One of the resistance alterations was Y96D, a previously unidentified secondary mutation in KRAS that alters drug binding. In the laboratory, cells expressing KRASG12C/Y96D showed marked resistance to sotorasib, adagrasib, and ARS-1620, another KRASG12C inhibitor in development, suggesting drug class–wide vulnerability to this mutation.

RM-018

The researchers then tested RM-018, a novel KRASG12C inhibitor that has a markedly different mechanism of action—it binds specifically to the active ("RAS[ON]") state of KRASG12C. In multiple models, RM-018 was able to bind and inhibit KRASG12C/Y96D.

Therapeutic Implications

It will be necessary to develop novel compounds that target resistance after an acquired KRAS mutation emerges on the initial KRASG12C inhibitor.

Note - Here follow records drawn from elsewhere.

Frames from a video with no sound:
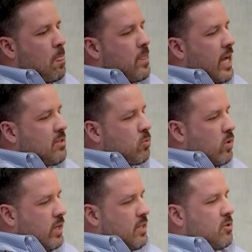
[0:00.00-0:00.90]
that's
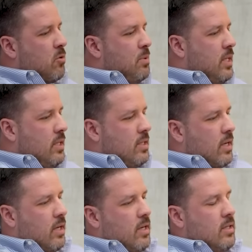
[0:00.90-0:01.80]
one SOP
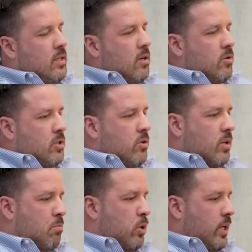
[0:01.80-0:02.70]
that, you
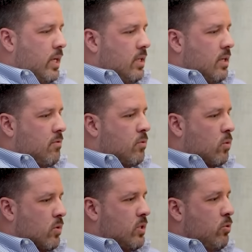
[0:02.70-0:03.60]
can put in
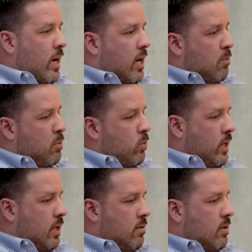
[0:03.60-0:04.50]
to help
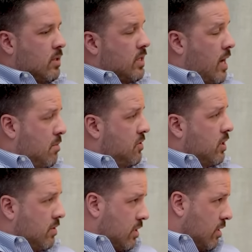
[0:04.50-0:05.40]
with the time of
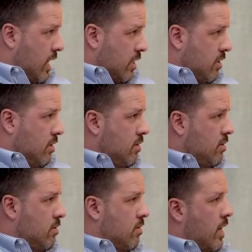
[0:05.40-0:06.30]
service collections,
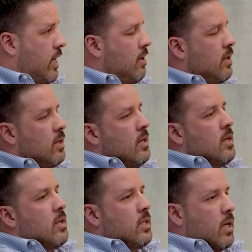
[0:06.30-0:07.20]
right?
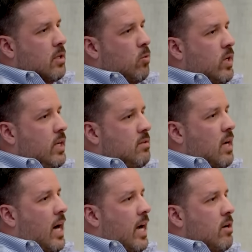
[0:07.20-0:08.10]
The other one is,
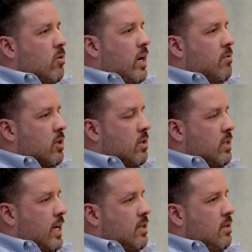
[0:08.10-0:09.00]
I don't ever
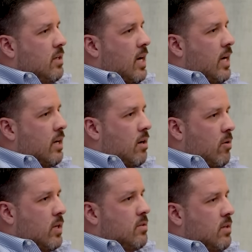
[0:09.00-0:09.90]
collect. I
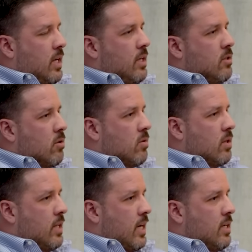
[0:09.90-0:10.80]
always say, don't
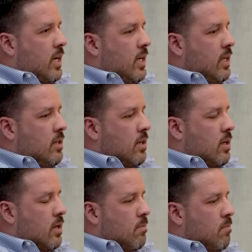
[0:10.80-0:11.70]
collect any,
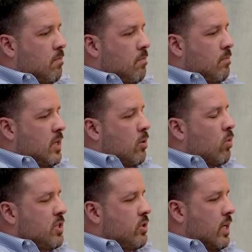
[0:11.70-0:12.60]

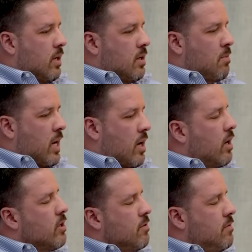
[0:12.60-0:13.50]
once you get about
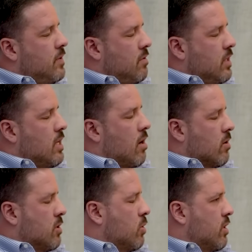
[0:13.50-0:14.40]

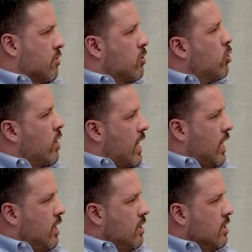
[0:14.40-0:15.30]
$150 worth of
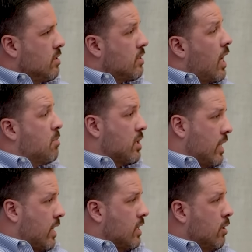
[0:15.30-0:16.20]
credit, stop
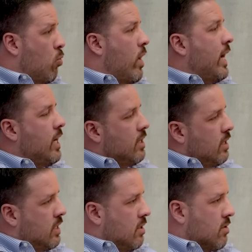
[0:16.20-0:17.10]
collecting, wait
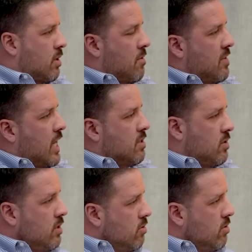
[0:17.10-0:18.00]
until some of that is
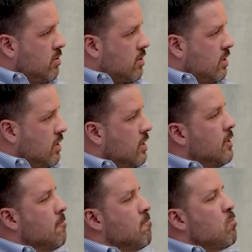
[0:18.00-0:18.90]
used,
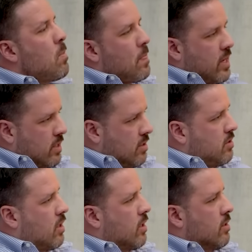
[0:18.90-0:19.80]
and then
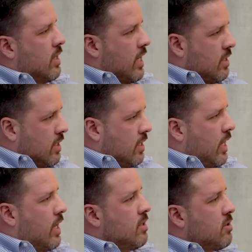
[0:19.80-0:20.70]
start collecting
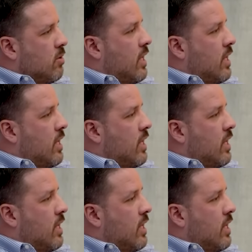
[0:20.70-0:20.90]
again. So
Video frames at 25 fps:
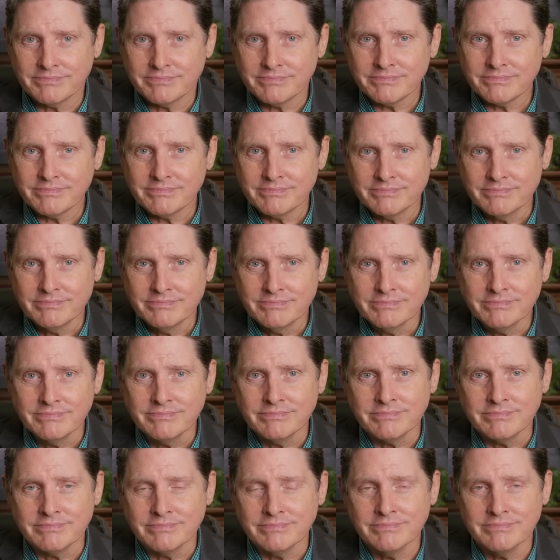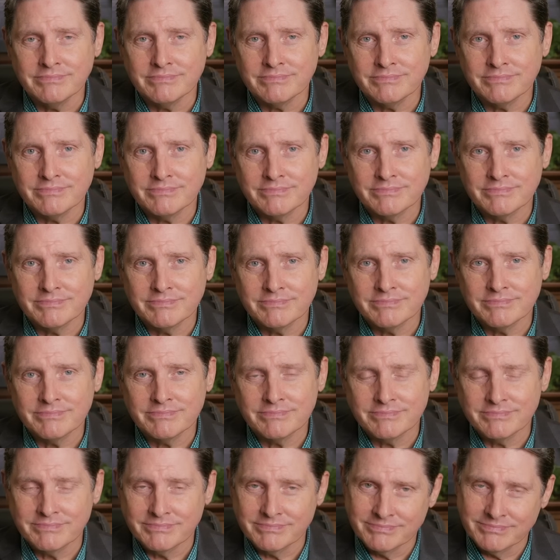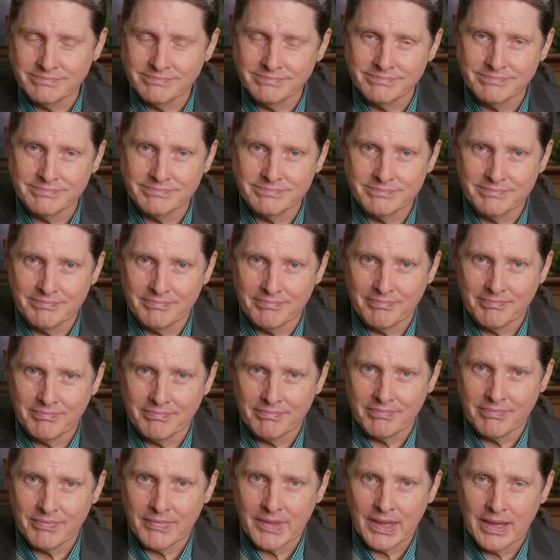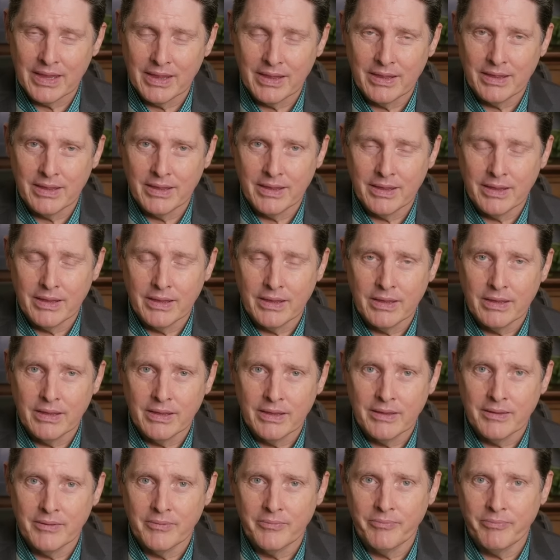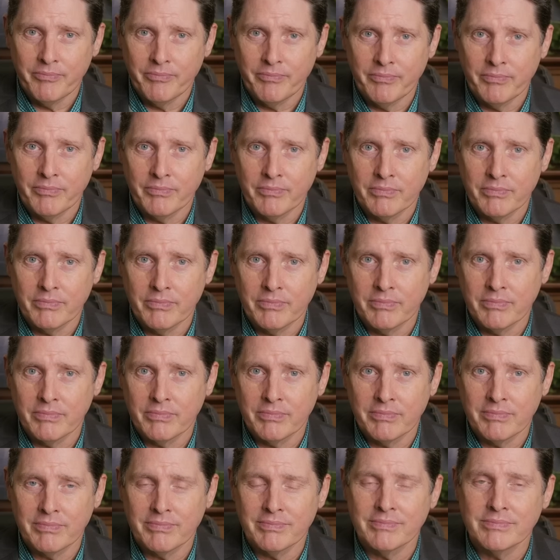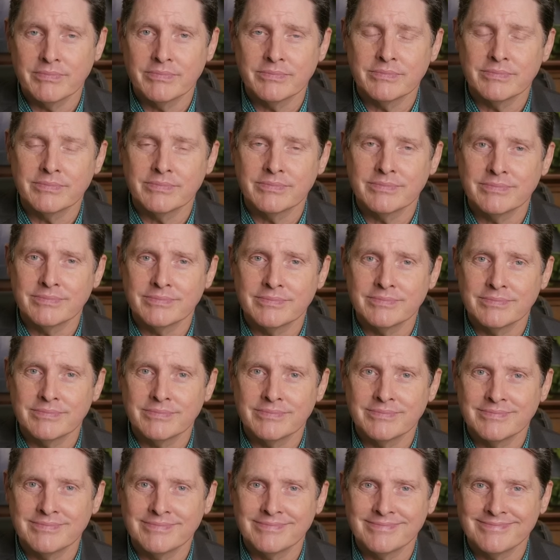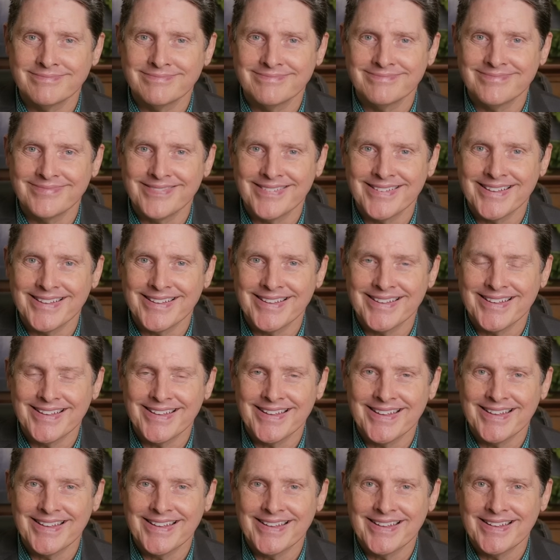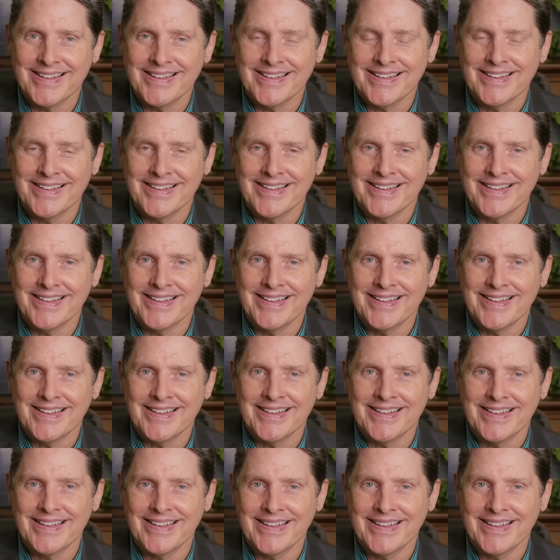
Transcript: The person shown says nothing.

The findings of this study will help direct the rational design of those next-generation inhibitors.

However, the abundance of mutations downstream of RAS suggests MAPK reactivation alone may be sufficient to drive resistance in at least some KRASG12C-mutant cancers. Combining KRASG12C inhibitors with downstream MAPK pathway inhibitors may be necessary to prevent or overcome resistance.